How long would you leave someone’s wet clothes in the only free washing machine?

The question, which highlights a tension between two cherished New York values — respecting personal boundaries and getting stuff done — was part of our recent poll surveying New Yorkers' laundry etiquette. (See below)

Forty-three percent voted that they would wait up to 20 minutes after a wash finished before taking out the clothes. Around 39 percent, a close second, answered that they wouldn’t wait at all.

“I do what everyone does. Bring a cart, pull them out, and leave [the clothes] inside,” said Freddy Machado, 66, who was doing his laundry at a Hell's Kitchen laundromat this week. “I ask people who are here, but usually … nobody’s around. They forget that my time is as valuable as [their] time.”

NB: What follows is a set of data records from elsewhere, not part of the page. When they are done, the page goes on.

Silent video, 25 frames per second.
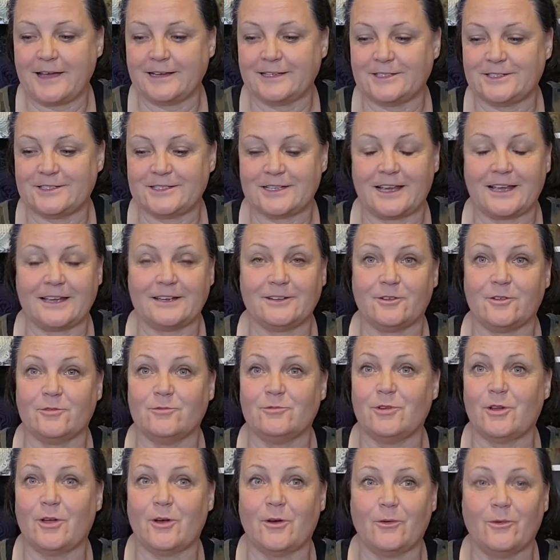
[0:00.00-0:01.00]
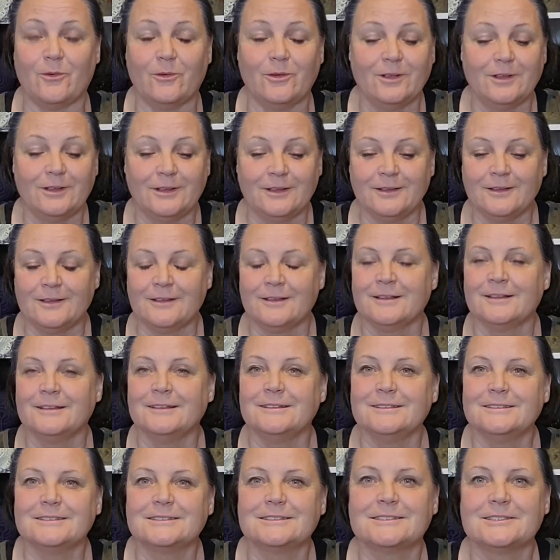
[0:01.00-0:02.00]
I, I don't know
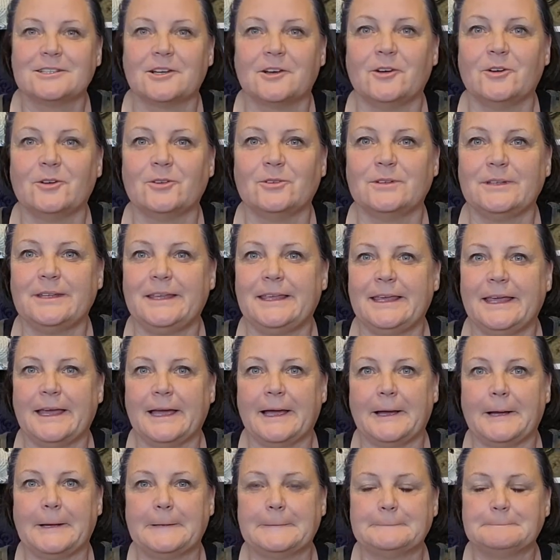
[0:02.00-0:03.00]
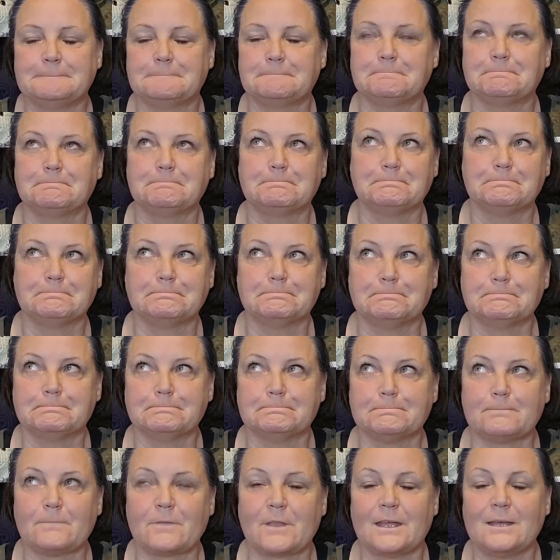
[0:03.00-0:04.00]
so yeah
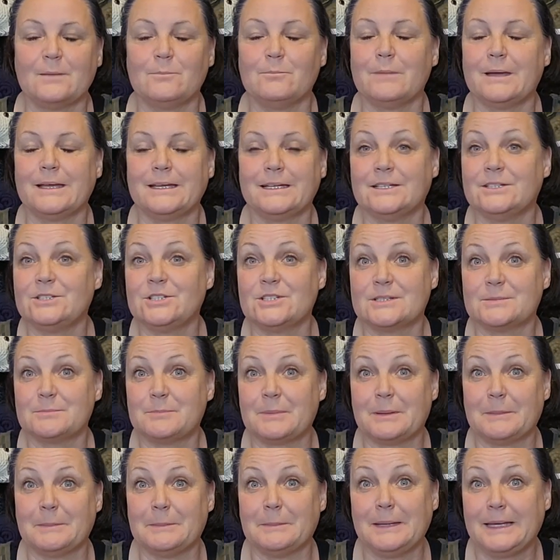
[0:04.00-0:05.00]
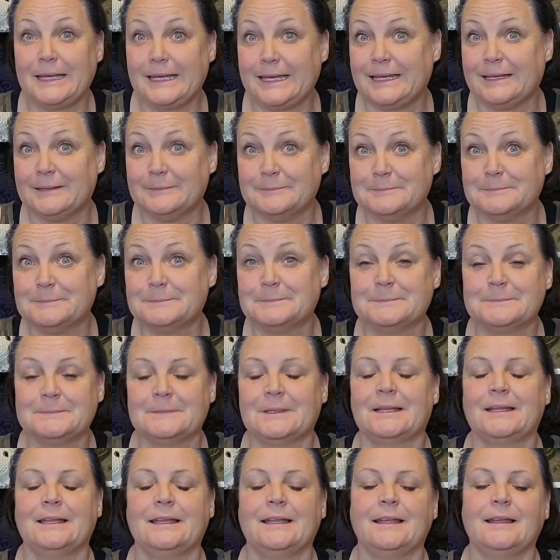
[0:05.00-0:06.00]
it might have just been me
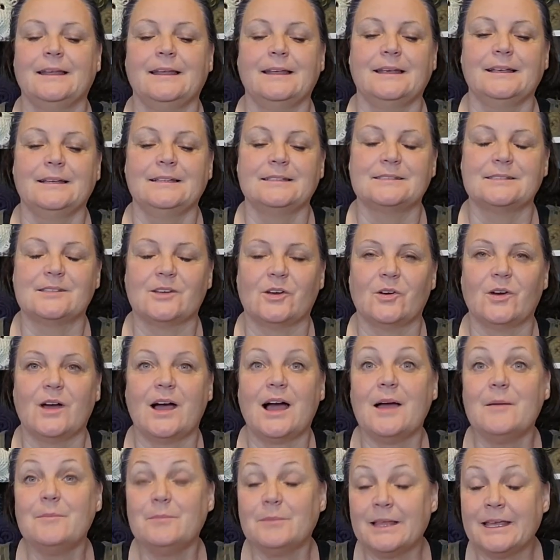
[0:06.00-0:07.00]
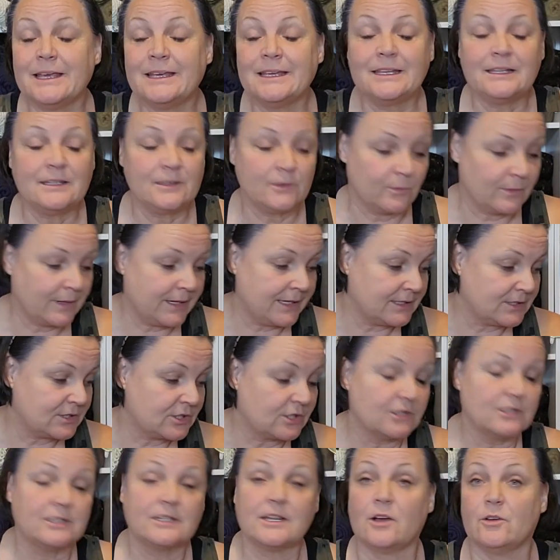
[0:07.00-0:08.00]
so i'm liking the way it
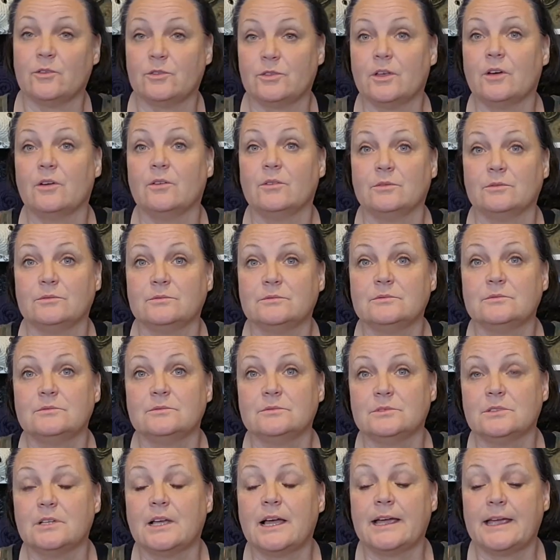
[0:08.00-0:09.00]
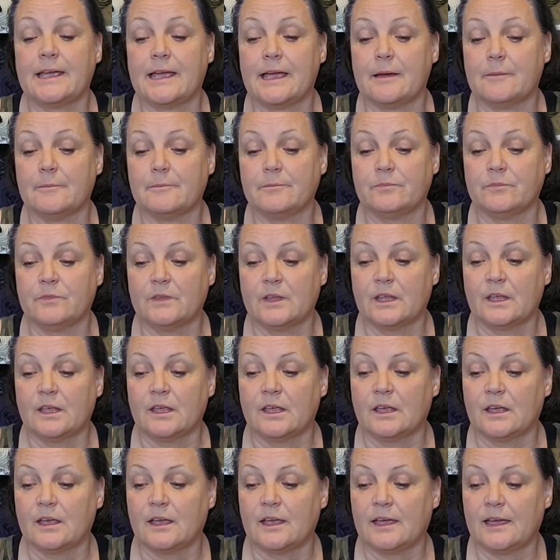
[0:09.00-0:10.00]
turned out though i am
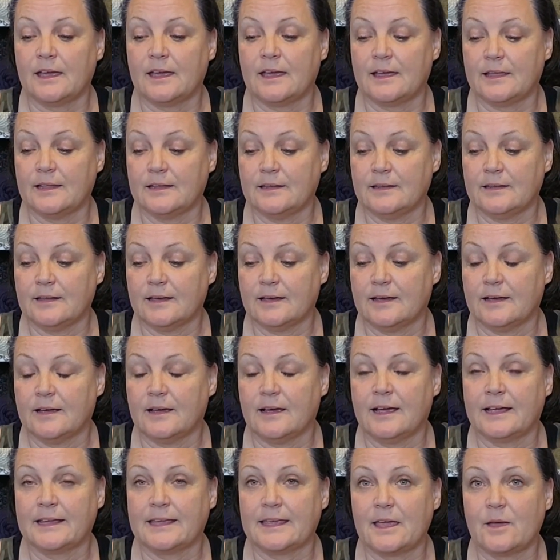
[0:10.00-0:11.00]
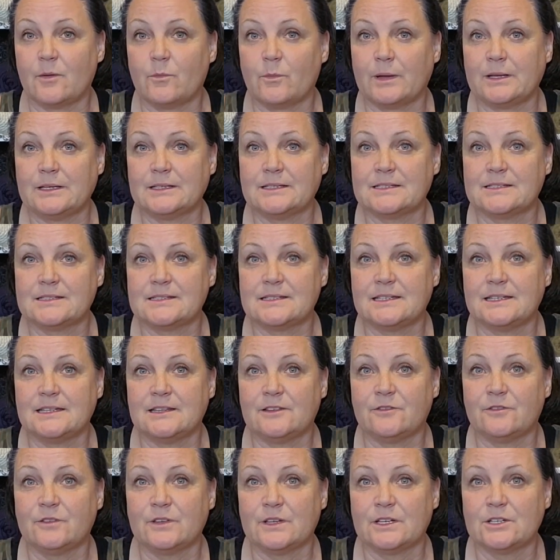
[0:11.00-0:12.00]
and uh, I can't wait to see
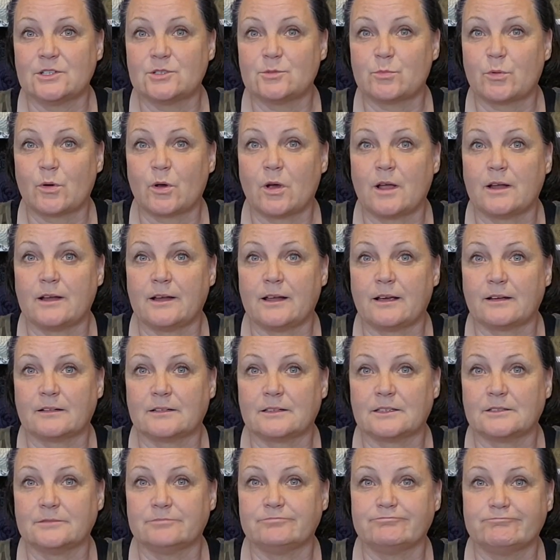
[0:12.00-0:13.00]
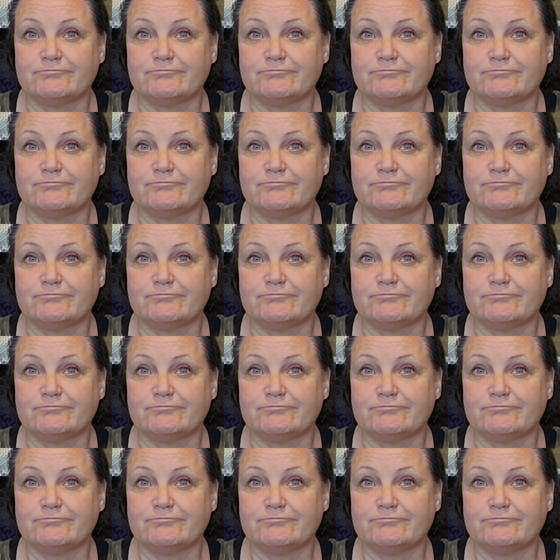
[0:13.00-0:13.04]
the finished product.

A minority, around 18 percent, of New Yorkers disagreed, voting that they wouldn’t touch the clothes because it was rude.

“It’s kind of gross. Imagine if I took them out [and] they were women’s clothes,” said Luis Matta, 26, who was also doing laundry at a Hell's Kitchen laundromat this week.

Secondly, we asked New Yorkers how they feel about folding their newly dried clothes at the laundromat. A slight majority of people, 51 percent, voted for taking the clothes back to their apartment for folding, while 45 percent said they preferred folding in the laundromat.

When asked what New Yorkers do while waiting for their laundry. About 59 percent of those polled said that they preferred darting back and forth to their apartments, with reading a book taking second place with 21 percent. Only 4 percent of those polled said that they liked to pass the time by striking up a conversation with their fellow launderers.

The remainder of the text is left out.